For too long, courts have often maintained an artificial separation between presidential rhetoric and executive action. The president says what he says. Prosecutors do what they do. Judges examine the narrower legal record and resist attributing too much significance to the political atmosphere outside the courthouse. But there comes a point where that posture stops looking disciplined and starts looking unserious.
From page one, Judge Boasberg made clear that motive was not some side issue here. Motive was the case.
When a president has repeatedly identified the official he wants pressured or removed, made his desired outcome unmistakable and then his Justice Department shows up with a paper-thin theory aimed at that same target, a court does not have to pretend those events are unrelated. Judge Boasberg’s opinion suggested that at least some courts may be losing patience with that formalism.
What made the opinion important was not just that Judge Boasberg drew that inference here. It was that he did so openly, in a way that may signal a broader judicial willingness to read executive motive more realistically in politically saturated cases.
That is not judicial activism. It is common sense.
And Trump’s response since the ruling only reinforced the point. In a post after the decision, Trump attacked Judge Boasberg personally, called him a “Wacky, Nasty, Crooked, and totally Out of Control Judge,” said he has been “‘after’ my people, and me, for years,” claimed the ruling had “little to do with the Law, and everything to do with Politics,” and said Judge Boasberg should be removed from cases involving Trump and his administration.
That mattered because it underscored the precise interpretive move Judge Boasberg made in the opinion. The judge treated Trump’s public words not as background noise, but as evidence reasonably bearing on motive and pretext. Trump’s reaction did not undercut that reasoning. It strengthened it.
It also said something larger and more troubling about the DOJ.

The government was given the chance to substantiate its claims and chose not to. Judge Boasberg was left, as he put it, with “no credible reason” to think prosecutors were investigating suspicious facts as opposed to targeting a disfavored official.
That is not just a loss. It is a collapse of confidence.
And it matters all the more because of what a subpoena is. A subpoena is the point where political pressure becomes legal compulsion. It is the government bringing the authority of criminal process into the room.
That is why misuse of subpoena power is so dangerous. It can impose burden, stigma, cost and fear long before any indictment, and it can intimidate even when no charges are ever filed. Judge Boasberg understood that. He did not treat these subpoenas as some technical skirmish over records.
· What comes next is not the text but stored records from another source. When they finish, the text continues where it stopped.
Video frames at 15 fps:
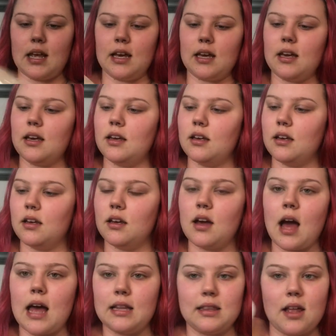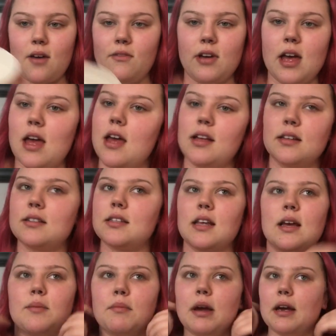like, I love it. It's
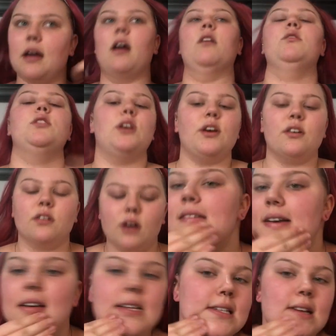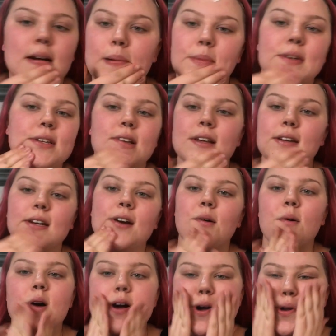like my go-to. So I'm just gonna
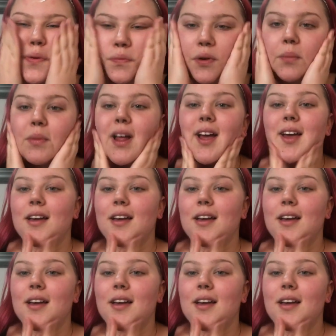go ahead and rub that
He treated them as part of an effort to pressure the chair of an independent central bank and, in his words, to “bulldoz[e] the Fed’s statutory independence.”
That is why this ruling matters beyond Powell and beyond the Federal Reserve.
Judge Boasberg did not just quash subpoenas.
He modeled a more realistic way for courts to evaluate politically freighted exercises of state power.
And if more judges start doing the same, this opinion will be remembered as more than a rebuke in one ugly case. It will be remembered as an early sign that courts were no longer willing to separate presidential coercion from the legal machinery deployed to carry it out.
Duncan Levin is a criminal defense attorney and former federal prosecutor who serves as a Lecturer on Law at Harvard Law School and is a frequent contributor to MS NOW.